Once your lung cancer has been diagnosed, it is important to determine its stage. Staging tells us the extent of the cancer and helps your care team recommend the best treatment. 

  • Stage I: Cancer is confined to the lung.
  • Stage II and III: Cancer has spread to lymph nodes within the chest.
  • Stage IV: Cancer has spread to other parts of the body (metastasized).

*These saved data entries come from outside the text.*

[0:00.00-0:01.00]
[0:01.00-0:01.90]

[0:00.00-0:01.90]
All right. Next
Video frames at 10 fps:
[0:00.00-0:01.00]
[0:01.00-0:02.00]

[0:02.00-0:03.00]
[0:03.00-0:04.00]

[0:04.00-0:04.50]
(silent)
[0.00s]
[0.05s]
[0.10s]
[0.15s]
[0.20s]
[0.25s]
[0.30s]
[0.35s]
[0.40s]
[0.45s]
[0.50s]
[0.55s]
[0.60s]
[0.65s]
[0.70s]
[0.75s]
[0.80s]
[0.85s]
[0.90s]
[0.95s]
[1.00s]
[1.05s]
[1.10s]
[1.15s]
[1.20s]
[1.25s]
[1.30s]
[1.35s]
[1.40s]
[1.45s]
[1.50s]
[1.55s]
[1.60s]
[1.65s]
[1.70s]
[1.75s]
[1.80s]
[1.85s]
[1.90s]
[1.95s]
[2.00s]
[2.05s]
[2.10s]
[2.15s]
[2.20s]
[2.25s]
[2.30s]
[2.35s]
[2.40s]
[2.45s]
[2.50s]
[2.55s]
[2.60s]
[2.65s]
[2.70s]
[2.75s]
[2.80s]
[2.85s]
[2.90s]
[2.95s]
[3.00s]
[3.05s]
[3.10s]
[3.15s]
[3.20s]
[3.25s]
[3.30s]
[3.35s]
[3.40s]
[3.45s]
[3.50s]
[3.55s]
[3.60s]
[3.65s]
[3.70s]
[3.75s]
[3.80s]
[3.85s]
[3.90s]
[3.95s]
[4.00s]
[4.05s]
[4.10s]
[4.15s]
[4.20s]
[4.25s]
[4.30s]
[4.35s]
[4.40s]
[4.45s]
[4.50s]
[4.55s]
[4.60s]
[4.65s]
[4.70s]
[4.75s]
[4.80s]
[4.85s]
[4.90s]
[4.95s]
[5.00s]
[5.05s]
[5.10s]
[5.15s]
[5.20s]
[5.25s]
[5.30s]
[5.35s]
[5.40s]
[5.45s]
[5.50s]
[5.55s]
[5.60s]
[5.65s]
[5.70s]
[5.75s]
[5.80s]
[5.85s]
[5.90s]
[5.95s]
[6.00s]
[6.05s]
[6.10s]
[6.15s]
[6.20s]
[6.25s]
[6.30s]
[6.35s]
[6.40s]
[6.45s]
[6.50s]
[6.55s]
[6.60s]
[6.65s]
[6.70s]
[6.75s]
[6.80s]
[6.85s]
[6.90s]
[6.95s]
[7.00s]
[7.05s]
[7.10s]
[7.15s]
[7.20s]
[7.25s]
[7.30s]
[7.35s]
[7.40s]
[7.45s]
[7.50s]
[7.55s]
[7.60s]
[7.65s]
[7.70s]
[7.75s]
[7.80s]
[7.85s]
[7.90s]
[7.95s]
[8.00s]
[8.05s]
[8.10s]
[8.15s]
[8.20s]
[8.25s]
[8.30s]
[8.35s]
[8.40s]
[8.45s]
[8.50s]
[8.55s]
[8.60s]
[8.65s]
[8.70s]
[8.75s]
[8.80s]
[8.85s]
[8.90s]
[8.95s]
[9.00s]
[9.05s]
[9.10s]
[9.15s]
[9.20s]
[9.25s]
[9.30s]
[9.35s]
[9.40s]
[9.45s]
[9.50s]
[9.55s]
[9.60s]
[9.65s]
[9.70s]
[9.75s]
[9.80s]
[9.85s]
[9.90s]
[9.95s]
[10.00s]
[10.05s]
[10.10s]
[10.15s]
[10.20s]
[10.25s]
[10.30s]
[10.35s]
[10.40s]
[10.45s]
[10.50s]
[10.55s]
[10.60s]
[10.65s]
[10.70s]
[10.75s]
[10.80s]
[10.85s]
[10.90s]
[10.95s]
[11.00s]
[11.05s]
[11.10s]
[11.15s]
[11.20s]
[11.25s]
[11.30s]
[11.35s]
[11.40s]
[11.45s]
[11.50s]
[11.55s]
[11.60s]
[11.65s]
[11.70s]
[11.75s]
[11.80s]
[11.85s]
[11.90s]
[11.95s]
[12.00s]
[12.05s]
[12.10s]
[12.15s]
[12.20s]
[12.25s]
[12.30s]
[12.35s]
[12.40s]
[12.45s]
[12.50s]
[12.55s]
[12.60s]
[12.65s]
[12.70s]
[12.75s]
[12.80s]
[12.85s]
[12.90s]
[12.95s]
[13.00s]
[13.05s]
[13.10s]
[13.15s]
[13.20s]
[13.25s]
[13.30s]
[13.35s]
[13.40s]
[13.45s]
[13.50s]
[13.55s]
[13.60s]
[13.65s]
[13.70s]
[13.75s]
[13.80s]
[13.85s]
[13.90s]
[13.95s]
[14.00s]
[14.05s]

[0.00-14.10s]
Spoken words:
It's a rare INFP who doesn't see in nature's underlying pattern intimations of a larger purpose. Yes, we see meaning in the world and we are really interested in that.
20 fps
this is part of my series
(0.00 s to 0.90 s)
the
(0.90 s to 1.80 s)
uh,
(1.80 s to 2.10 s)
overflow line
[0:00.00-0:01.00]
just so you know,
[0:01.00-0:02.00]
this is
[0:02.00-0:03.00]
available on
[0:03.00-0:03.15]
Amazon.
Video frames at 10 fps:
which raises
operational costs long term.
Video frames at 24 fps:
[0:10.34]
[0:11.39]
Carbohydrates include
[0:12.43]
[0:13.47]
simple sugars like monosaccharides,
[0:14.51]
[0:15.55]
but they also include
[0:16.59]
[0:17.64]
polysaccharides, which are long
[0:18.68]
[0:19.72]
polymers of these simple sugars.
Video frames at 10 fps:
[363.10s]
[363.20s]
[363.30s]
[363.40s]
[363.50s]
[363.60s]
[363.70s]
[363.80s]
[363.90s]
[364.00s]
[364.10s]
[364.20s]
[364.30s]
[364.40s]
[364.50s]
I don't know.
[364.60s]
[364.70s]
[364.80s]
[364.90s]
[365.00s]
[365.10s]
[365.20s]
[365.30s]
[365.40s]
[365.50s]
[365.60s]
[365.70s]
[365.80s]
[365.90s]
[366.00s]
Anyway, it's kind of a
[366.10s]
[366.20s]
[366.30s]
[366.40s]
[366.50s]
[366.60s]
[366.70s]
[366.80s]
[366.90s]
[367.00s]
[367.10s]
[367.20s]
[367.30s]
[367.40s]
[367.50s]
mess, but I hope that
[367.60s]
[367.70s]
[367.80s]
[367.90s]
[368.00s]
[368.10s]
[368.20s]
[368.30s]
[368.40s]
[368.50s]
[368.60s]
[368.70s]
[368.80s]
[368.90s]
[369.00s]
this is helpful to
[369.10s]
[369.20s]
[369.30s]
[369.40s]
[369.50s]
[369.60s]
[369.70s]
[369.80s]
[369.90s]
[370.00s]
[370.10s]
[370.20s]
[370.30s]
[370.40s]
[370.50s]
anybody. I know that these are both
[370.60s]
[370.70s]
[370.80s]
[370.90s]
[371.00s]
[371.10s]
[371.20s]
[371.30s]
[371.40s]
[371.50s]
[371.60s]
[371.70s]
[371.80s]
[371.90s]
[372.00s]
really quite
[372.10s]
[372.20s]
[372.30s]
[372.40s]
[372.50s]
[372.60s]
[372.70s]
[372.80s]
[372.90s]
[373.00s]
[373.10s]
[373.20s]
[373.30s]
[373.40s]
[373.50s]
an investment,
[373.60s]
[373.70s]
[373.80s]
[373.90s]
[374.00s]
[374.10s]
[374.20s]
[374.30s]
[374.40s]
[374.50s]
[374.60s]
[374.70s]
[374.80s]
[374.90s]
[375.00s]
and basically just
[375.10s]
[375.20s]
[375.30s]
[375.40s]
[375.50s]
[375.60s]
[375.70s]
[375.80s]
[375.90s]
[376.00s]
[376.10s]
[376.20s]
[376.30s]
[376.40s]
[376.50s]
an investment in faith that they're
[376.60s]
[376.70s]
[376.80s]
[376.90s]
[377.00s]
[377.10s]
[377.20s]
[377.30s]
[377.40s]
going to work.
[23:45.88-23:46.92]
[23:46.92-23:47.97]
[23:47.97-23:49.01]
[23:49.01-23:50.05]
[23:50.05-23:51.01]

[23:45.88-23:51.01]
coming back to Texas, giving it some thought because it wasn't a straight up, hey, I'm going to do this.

Tests to determine the stage of your lung cancer may include:

  • CT or MRI
  • Endobronchial Ultrasound (EBUS): Similar to a bronchoscopy but with an ultrasound. Biopsies of lymph nodes can be taken. 
  • Mediastinoscopy: Incision is made at the base of the neck and a camera is inserted under the breastbone to take tissue samples of the lymph nodes.
  • PET (positron emission tomography)

Your treatment plan is individualized. It is based on a number of factors, including type and stage of lung cancer, and your health status. It is important to discuss the goals of lung cancer treatment with your doctor. 

Surgery

Surgery is still considered the standard for treating early-stage lung cancer. Removing the tumor and surrounding lung tissue margin gives the best chance for cure when the lung cancer is confined to the lungs. Your surgeon removes the lung cancer with a margin of healthy tissue. This may be performed by robotic-assisted surgery or video-assisted thoracic surgery (VATS). Surgical resection of lung cancer is generally performed as:

  • Lobectomy: removal of an entire lobe of the lung (there are three lobes on the right and two on the left). Most common surgery performed for lung cancer.
  • Pneumonectomy: Removal of an entire lung.
  • Segmentectomy: remove a large portion of the lung but not the entire lobe
  • Wedge Resection: removing a small piece of the lung that contains the tumor

If you have a larger lung cancer or it has spread from the lungs, your doctor may recommend chemotherapy or radiation.

Chemotherapy

Chemotherapy uses drugs to kill cancer cells. It may be given intravenously through a vein or taken orally. Chemotherapy can be used before surgery to shrink the tumor (for larger tumors), or it can be used after surgery to kill any remaining cancer cells.

Radiation Therapy

Radiation therapy used x-rays and protons to kill cancer cells. It is usually used in combination with chemotherapy for locally advanced lung cancer. It can also be used for focused therapy (stereotactic body radiotherapy), where there is maximum effect on the cancer cells with minimal injury to normal, healthy lung tissue. This type of radiation is usually used in people who have small lung cancers who can't undergo surgery.

Targeted Drug Therapy 

Targeted drug therapy focuses on specific gene abnormalities present within cancer cells, causing them to die.